The real Henry Ford was modestly ... nuts. But in a good way... well, mostly a good way... the Rouge Plant is the Neuschwanstein Castle of American industry...
But who gets identified with a machine that is as iconic as a horse? Perhaps you have to have know someone who used a 40-horse Ford in anger for decades - there were a handful of my paternal grandfather's brothers, who I knew, who did ( guys who were fully adults at the onset of the Depression) . As a suburban brat raised by somebody who was not going back to the farm, they were like priests of the Old Religion.
In order for a narrative to make any sense, we have to have a two-legged archetype. The truth is closer to "we (collectively) stumbled into using tractors and Haber-Bosch* process related fertilizers to make Malthusian scarcity/crises go away as a potential force of history."
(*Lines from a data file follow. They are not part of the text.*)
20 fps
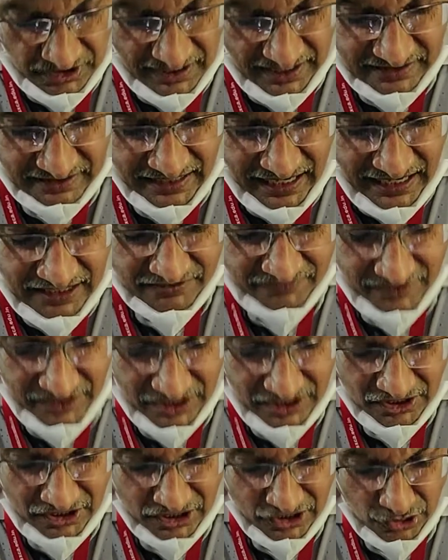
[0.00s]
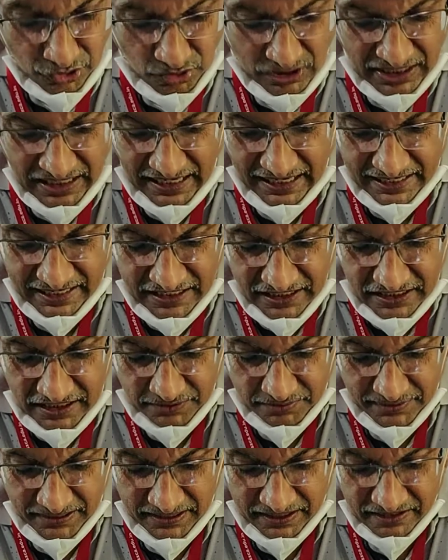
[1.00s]
and that way you can
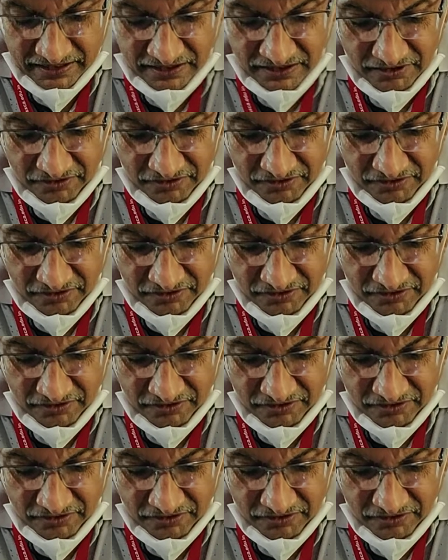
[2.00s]
identify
*yes, that's James Burke's "Connections" voice you hear there.
Of course, the equal but opposite counter to that is these things also made way for machine guns and tanks. Might some extra CO2 outta it; we're not 100% sure...
Even modest wealth has a lot of fantasy tied up in it.
The whole point of markets is to enslave Vast quantities of inscrutable information. When we make up stories about this information, we should expect to fail.
I don't think it's been said better than by Talking Heads - "You may find yourself behind the wheel of a large automobile
You may find yourself in a beautiful house with a beautiful wife
You may ask yourself, well, how did I get here? "
If anything, what hubris it is to think we can shape that to order.